Author: Funk, A.; Mhamdi, M.; Hohenberg, H. (...)
Source: J Virol, 2008, 82(21): 10532-10542
Abstract:
The identity and functionality of biological membranes are determined by cooperative interaction between their lipid and protein constituents. Cholesterol is an important structural lipid that modulates fluidity of biological membranes favoring the formation of detergent-resistant microdomains. In the present study, we evaluated the functional role of cholesterol and lipid rafts for entry of hepatitis B viruses into hepatocytes. We show that the duck hepatitis B virus (DHBV) attaches predominantly to detergent-soluble domains on the plasma membrane. Cholesterol depletion from host membranes and thus disruption of rafts does not affect DHBV infection. In contrast, depletion of cholesterol from the envelope of both DHBV and human HBV strongly reduces virus infectivity. Cholesterol depletion increases the density of viral particles and leads to changes in the ultrastructural appearance of the virus envelope. However, the dual topology of the viral envelope protein L is not significantly impaired. Infectivity and density of viral particles are partially restored upon cholesterol replenishment. Binding and entry of cholesterol-deficient DHBV into hepatocytes are not significantly impaired, in contrast to their release from endosomes. We therefore conclude that viral but not host cholesterol is required for endosomal escape of DHBV.
Title: Hepatitis B virus infection is dependent on cholesterol in the viral envelope.
Author: Bremer, C. M.; Bung, C.; Kott, N. (...)

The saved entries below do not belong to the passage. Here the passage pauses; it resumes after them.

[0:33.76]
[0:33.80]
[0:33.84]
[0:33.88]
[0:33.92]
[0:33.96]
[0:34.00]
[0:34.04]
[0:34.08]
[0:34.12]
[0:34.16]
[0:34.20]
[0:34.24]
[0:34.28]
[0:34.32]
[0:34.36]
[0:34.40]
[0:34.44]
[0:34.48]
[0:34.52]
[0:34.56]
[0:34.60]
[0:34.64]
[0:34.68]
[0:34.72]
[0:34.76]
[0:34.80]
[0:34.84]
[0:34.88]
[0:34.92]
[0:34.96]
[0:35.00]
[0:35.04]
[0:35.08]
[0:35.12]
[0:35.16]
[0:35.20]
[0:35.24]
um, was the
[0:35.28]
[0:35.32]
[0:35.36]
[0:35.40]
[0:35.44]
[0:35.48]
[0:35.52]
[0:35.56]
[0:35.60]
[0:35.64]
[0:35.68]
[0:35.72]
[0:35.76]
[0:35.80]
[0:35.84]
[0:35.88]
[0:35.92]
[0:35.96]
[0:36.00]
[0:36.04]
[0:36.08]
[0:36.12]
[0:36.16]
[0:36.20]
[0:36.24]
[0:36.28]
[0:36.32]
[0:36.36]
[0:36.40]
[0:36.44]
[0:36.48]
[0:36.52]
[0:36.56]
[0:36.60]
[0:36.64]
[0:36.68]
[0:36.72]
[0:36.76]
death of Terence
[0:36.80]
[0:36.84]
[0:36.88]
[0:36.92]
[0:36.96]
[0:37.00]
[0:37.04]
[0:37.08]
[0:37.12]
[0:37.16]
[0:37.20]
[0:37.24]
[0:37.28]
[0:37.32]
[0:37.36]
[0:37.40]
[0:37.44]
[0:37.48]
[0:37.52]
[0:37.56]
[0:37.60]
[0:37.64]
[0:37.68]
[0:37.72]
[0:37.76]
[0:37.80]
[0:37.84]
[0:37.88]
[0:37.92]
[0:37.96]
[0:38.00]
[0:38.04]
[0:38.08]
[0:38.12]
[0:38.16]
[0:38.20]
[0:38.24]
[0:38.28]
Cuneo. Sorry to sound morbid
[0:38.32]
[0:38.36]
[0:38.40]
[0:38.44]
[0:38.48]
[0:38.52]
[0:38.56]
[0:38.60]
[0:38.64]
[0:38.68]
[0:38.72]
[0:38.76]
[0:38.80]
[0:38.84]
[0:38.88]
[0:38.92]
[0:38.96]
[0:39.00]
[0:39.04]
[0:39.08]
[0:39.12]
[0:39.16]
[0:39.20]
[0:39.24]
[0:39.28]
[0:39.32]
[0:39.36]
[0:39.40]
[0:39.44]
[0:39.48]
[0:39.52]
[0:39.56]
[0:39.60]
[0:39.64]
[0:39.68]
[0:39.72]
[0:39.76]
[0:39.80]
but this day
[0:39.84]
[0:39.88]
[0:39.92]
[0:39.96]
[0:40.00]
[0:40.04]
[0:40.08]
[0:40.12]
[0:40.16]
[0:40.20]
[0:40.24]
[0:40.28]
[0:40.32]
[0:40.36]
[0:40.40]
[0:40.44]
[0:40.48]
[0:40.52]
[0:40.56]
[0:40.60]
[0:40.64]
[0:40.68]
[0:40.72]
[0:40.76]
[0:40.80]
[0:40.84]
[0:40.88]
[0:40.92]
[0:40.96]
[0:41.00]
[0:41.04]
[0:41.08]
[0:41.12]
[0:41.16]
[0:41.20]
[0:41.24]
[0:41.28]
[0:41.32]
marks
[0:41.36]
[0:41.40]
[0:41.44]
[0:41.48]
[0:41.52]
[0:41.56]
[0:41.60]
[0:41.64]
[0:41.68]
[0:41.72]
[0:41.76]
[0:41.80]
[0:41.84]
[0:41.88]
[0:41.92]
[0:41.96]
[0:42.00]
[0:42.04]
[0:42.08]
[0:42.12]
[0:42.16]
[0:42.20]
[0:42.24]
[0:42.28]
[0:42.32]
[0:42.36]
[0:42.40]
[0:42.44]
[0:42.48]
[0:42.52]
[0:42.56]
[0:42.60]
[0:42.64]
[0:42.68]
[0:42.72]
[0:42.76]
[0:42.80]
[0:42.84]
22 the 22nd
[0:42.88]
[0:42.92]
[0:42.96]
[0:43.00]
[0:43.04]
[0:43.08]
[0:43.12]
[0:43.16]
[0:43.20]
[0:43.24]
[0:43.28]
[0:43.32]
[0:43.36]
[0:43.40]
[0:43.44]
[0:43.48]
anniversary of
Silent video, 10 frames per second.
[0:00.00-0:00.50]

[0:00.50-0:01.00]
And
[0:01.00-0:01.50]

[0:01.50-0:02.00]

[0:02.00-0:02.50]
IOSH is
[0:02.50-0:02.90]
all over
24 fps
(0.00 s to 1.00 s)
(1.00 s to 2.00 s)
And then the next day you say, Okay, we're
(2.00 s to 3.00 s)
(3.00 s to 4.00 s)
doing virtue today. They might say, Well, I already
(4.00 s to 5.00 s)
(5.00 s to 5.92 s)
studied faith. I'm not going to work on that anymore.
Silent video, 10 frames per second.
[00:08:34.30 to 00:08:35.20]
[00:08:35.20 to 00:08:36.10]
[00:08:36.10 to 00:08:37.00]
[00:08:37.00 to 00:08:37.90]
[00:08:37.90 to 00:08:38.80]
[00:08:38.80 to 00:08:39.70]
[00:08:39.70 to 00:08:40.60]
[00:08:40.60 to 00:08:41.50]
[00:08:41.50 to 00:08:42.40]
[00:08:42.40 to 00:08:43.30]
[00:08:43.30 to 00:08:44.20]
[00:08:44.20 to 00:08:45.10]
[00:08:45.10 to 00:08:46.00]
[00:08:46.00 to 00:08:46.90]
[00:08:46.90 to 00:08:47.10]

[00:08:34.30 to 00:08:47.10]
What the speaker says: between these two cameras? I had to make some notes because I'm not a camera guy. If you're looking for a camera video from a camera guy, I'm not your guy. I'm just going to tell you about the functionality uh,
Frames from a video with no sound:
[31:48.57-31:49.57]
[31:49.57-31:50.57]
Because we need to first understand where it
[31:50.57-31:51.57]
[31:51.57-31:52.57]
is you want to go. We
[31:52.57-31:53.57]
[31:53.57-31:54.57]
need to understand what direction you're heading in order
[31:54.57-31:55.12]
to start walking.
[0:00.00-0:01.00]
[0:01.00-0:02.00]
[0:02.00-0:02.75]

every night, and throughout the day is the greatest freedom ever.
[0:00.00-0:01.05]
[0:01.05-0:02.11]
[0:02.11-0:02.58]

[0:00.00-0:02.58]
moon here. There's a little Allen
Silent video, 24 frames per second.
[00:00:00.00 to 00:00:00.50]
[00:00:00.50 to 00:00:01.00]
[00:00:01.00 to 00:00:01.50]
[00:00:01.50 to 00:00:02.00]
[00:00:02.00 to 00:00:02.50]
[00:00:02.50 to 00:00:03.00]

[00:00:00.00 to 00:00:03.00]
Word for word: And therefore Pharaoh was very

Source: Cell Microbiol, 2009, 11(2): 249-260
Abstract:
The viral and cellular determinants leading to binding and entry of hepatitis B virus (HBV) are still not fully understood. We found that HBV infection of primary hepatocyte cultures is dependent on the presence of cholesterol in the viral envelope. Extraction of cholesterol from HBV purified from plasma of HBV-infected patients with methyl-beta-cyclodextrin (MbetaCD) leads to a strongly reduced level of infection. The cholesterol-depleted virions showed higher buoyant density (1.23 versus 1.17 g ml(-1)), a smaller diameter (39 versus 48 nm), but maintained particle integrity, antigenicity and ability to bind to hepatocytes. Although addition of exogenous cholesterol and cholesterol analogues restored the physical appearance of cholesterol-depleted virions, infectivity was only regained by cholesterol add-back. Infectivity of HBV produced from cell culture in the presence of inhibitors of cholesterol-synthesis is severely impaired. Interestingly, cholesterol extraction from cellular membranes, incubation with filipin and the protein tyrosine kinase inhibitor genistein showed no effect on HBV infection, excluding a role of lipid rafts for the infection process of HBV. In summary, presence of cholesterol within the viral envelope is not important for viral binding, but indispensable for the entry process of HBV and might be important for a later step in viral uptake, e.g. fusion in a yet unknown compartment.